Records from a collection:
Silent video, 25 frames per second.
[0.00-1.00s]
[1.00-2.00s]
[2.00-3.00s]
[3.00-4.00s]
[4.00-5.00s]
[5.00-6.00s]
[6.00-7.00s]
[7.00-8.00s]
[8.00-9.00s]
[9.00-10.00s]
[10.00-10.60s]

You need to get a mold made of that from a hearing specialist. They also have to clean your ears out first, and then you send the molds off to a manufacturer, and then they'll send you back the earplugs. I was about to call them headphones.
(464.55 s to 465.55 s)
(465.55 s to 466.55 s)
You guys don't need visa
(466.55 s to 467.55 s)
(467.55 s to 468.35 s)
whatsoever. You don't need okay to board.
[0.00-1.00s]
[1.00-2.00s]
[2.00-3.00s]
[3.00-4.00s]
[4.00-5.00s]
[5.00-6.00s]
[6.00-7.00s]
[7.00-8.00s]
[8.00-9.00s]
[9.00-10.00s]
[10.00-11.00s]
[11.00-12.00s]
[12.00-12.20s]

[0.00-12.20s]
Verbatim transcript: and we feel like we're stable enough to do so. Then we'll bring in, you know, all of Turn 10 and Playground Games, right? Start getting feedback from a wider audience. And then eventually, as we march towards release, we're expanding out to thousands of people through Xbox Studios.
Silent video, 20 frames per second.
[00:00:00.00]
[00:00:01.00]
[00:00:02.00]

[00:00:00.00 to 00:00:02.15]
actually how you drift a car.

**What you need to do:** Return each entry above exactly, leaving none out.

**Output of the exercise:**
Silent video, 25 frames per second.
[0.00-1.00s]
[1.00-2.00s]
[2.00-3.00s]
[3.00-4.00s]
[4.00-5.00s]
[5.00-6.00s]
[6.00-7.00s]
[7.00-8.00s]
[8.00-9.00s]
[9.00-10.00s]
[10.00-10.60s]

You need to get a mold made of that from a hearing specialist. They also have to clean your ears out first, and then you send the molds off to a manufacturer, and then they'll send you back the earplugs. I was about to call them headphones.
(464.55 s to 465.55 s)
(465.55 s to 466.55 s)
You guys don't need visa
(466.55 s to 467.55 s)
(467.55 s to 468.35 s)
whatsoever. You don't need okay to board.
[0.00-1.00s]
[1.00-2.00s]
[2.00-3.00s]
[3.00-4.00s]
[4.00-5.00s]
[5.00-6.00s]
[6.00-7.00s]
[7.00-8.00s]
[8.00-9.00s]
[9.00-10.00s]
[10.00-11.00s]
[11.00-12.00s]
[12.00-12.20s]

[0.00-12.20s]
Verbatim transcript: and we feel like we're stable enough to do so. Then we'll bring in, you know, all of Turn 10 and Playground Games, right? Start getting feedback from a wider audience. And then eventually, as we march towards release, we're expanding out to thousands of people through Xbox Studios.
Silent video, 20 frames per second.
[00:00:00.00]
[00:00:01.00]
[00:00:02.00]

[00:00:00.00 to 00:00:02.15]
actually how you drift a car.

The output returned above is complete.